Prez clutched his head and called out to the Lord, apparently now on a first-name basis with him. Naptown Red snapped his knife to life, poised to carve out his missing money from Prez's narrow behind when the sound of a high grinding metal whine pierced the room.
A seam of light split the air. Red and Fathead pushed past him, tumbling out the door. The poor fool, Prez, turned back and received a claw across his face for his troubles. Blood. So much blood. A small creature pulled its lips back to reveal teeth like a shark's. It removed its cap to daub the stain of blood left by Prez. That was the last image he remembered — the row of sharpened teeth — before King found him.

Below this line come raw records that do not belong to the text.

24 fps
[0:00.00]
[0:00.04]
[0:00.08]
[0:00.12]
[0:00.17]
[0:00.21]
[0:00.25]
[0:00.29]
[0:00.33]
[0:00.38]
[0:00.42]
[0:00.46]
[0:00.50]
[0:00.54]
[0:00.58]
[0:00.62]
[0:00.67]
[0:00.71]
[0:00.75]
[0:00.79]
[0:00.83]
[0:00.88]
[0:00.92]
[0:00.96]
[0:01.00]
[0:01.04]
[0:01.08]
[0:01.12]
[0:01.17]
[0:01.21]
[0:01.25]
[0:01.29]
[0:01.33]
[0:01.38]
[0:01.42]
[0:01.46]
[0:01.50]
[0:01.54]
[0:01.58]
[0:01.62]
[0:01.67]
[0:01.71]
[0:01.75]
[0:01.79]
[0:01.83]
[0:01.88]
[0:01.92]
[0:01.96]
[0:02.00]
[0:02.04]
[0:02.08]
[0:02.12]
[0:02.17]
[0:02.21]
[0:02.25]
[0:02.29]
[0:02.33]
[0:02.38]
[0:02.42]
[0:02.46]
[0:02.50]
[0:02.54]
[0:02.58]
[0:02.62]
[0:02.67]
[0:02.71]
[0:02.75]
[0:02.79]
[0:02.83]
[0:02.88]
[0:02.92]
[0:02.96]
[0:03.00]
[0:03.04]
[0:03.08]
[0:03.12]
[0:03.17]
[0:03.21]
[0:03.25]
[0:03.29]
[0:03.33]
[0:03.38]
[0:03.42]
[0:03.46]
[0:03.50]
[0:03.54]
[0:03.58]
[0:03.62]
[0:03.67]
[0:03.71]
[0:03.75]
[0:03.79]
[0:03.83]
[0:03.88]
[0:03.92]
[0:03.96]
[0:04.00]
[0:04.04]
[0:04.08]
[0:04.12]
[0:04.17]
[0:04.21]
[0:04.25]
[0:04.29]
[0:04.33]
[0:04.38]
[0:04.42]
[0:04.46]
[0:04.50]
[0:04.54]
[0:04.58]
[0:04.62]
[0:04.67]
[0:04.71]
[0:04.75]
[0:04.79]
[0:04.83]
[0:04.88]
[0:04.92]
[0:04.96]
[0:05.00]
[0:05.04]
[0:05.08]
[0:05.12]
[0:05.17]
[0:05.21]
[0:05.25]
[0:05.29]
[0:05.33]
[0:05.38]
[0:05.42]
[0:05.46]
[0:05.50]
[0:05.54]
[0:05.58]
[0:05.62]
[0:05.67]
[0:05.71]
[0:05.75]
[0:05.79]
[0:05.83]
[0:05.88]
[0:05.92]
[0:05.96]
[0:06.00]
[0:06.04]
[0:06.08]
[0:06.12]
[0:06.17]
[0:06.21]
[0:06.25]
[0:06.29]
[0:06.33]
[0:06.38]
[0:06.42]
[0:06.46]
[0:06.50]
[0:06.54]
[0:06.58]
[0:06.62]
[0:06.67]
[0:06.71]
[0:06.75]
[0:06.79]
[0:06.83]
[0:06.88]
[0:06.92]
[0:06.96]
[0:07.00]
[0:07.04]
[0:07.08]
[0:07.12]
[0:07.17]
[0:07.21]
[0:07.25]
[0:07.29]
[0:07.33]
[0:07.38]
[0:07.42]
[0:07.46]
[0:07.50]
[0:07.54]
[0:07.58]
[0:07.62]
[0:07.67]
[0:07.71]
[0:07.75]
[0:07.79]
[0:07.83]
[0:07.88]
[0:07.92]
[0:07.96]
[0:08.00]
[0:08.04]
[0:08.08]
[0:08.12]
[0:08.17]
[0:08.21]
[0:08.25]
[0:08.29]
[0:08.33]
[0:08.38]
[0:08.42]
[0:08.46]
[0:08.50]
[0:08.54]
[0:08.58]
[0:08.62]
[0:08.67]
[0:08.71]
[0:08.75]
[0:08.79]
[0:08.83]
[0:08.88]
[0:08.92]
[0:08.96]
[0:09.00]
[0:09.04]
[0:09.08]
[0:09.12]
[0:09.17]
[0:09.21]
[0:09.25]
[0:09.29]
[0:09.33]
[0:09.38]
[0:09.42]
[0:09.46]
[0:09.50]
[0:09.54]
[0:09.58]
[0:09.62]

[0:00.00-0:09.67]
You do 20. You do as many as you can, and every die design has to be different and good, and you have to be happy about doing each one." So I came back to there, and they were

Prez knew all about the twelve-step programs. He tried them as a condition of getting food from churches. He hated the fact that churches always made him listen to their spiel before doing anything for him. They couldn't just give him a free meal, couldn't just take one look at him and see that he was in need. He always got stuck on that third step of the program. They always talked about a higher power, but prayer struck him as rather desperate.